I think that you can carry PRSA contributions forward for tax relief indefinitely but the Pensions Board website should clarify things on this point:

www.pensionsboard.ie


----------



## din0saur (6 Apr 2004)

*Re: PRSA's and non-salaried wives*

Are there any topics here detailing a spouse's pension rights? A spouse staying at home to mind the kids most likely does not have a pension. If he/she can't get tax relief on a PRSA then it makes more sense for the taxpayer in the family to pay enough into the company pension to make sure both are adequately covered (obvious I know but worth emphasising). So what happens if the partner in employment should die, does the stay at home partner get the full benefit of the pension? What happens if both partners die, who gets the remaining pension benefit?

PS I think it would be well worth having a separate Pension FAQ as well as a PRSA one bookmarked at the top of this board. I find this topic incredibly complicated and broad and the majority of employees are not well informed about the ins and outs of this issue. Anything that would help start a dialog or database of collected wisdom on Pensions would be a good thing IMHO.


----------



## rainyday (6 Apr 2004)

*Re: PRSA's and non-salaried wives*



> So what happens if the partner in employment should die, does the stay at home partner get the full benefit of the pension?


In general, the partner would get some pension, but the rules vary from scheme to scheme.


----------



## din0saur (6 Apr 2004)

*Re: PRSA's and non-salaried wives*

That's exactly what scares me about pensions. So I have to go figure out if my wife is covered or how well. If we're not happy then we're hosed because if she wants a PRSA there's no tax relief cos she's not working..

Wandered over to pensionsboard.ie and found the following:

_*DEATH IN RETIREMENT*
The benefits payable after the death of a pensioner in retirement varies considerably from scheme to scheme. Death in retirement benefits can be any one or more of the following:- 

Guarantee Period In some cases, the pension may be guaranteed to be paid in any event for a certain number of years following retirement (most commonly 5 years). If death occurs within this period, the pension may continue in full for the balance of the guarantee period. If the guarantee period is less than 5 years, the balance of pension payments due may be paid as a lump sum. 
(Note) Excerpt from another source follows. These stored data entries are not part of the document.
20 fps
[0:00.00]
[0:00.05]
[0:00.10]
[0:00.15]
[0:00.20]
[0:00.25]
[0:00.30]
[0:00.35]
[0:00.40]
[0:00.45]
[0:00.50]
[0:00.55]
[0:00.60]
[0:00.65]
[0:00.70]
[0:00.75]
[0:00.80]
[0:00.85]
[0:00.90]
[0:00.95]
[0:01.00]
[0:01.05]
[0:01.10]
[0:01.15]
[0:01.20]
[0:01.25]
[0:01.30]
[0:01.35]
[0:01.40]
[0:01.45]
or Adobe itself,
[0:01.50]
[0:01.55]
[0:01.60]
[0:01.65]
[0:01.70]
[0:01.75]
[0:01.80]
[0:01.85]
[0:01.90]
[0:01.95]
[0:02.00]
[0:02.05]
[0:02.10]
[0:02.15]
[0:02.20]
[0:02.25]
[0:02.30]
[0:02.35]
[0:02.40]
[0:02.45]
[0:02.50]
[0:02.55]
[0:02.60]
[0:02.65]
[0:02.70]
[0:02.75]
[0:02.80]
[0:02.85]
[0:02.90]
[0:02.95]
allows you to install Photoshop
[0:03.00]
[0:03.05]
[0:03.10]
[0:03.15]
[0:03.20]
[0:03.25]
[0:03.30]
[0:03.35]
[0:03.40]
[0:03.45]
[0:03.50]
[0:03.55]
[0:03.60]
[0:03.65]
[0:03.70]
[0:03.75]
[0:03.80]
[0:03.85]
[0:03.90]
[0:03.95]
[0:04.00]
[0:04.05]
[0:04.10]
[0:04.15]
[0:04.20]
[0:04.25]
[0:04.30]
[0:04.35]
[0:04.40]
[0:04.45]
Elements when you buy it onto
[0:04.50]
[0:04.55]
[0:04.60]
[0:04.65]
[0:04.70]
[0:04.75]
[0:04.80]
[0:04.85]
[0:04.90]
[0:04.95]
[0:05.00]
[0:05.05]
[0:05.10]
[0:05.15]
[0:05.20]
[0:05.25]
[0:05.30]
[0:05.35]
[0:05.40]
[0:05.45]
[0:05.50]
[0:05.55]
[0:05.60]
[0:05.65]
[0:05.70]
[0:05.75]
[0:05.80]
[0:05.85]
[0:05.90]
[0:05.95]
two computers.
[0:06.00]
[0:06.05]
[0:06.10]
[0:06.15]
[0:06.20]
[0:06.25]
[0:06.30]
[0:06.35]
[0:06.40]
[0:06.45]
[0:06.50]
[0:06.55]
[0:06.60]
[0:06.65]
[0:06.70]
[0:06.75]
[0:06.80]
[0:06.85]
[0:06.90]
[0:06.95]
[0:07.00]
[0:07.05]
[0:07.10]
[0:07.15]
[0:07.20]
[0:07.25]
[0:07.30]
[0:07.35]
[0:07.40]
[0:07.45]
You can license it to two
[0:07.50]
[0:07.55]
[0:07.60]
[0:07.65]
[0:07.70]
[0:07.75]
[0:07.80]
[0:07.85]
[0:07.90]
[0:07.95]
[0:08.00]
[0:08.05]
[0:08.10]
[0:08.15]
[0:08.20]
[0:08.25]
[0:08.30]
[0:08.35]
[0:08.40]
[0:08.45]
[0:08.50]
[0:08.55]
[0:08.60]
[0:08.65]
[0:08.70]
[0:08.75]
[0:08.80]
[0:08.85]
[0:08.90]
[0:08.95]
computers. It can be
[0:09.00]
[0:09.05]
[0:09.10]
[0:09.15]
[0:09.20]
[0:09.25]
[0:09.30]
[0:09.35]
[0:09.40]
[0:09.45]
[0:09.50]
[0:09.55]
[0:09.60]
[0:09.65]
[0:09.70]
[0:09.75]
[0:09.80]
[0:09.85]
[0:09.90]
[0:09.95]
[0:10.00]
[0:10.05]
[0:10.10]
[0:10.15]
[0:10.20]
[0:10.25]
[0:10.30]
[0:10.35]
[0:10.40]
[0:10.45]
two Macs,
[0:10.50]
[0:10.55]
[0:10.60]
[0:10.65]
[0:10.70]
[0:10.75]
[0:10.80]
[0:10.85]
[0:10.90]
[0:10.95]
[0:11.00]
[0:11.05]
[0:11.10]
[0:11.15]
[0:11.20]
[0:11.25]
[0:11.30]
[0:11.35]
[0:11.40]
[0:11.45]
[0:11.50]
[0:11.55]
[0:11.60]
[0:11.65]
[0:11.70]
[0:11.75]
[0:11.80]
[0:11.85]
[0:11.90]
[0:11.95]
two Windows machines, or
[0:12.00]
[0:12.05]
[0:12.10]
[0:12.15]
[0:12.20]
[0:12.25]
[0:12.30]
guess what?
Dependants' Pensions The most common provision in this area is a spouse's pension payable on the death of the member but the rules may provide for an alternative of a pension payable to dependants"_

And from :

_*Providing for dependants*
Pension schemes usually have benefits for you when you retire and for your widowed spouse and dependent children after your death. Not all schemes have arrangements for dependants. 

Some schemes may allow you to designate the person who should benefit under the scheme so it is possible, in some cases, to nominate a person other than a spouse._


----------



## d53 (6 Apr 2004)

*Spouse's pension*

Dinosaur

There is no way of avoiding the work of finding out what benefits your spouse gets if you die.

However, you can get tax relief on a pension for your wife: the pension that you get at retirement can be set up to continue until the later of the death of you and your spouse, so that she effectively does have a pension.  That pension is funded by you, and thus gets tax relief from your earnings.

d


----------



## <A HREF=http://pub145.ezboard.com/baskaboutmoney.s (6 Apr 2004)

*Re: Spouse's pension*

Would life assurance be an alternative or a complement to providing (albeit a lump sum rather than a regular income) for the surviving spouse? Just a thought...


----------



## Liam D Ferguson (7 Apr 2004)

*Re: Spouse's pension*

I'll summarise the options, all of which have been mentioned already...

(1) Check the particulars of the scheme to see what benefits will apply on the death of the member.
(2) If considered insufficient, consider (a) contributing AVCs to scheme to provide a bigger pension fund which can then be used to provide a better pension for spouse and/or (b) consider taking out additional life assurance cover (which might be possible to do under the rules of the scheme thus qualifying for tax relief - again check the scheme details)

Liam D Ferguson
www.ferga.com


----------



## raisinette (22 Nov 2020)

So in the absence of a non-employed spouse (as in not working outside the home) there is no tax relief. The option outlined above suggests building a larger pension entitlement in the other spouse's employment. However is there not an issue upon retirement whereby the single income (pension) of the retired spouse is taxed as a single income and thanks to tax individualisation results in the marginal rate of tax being reached earlier (c. €44600) rather than the higher threshold for dual income couples. Because of this the tax relief benefit is negated.


----------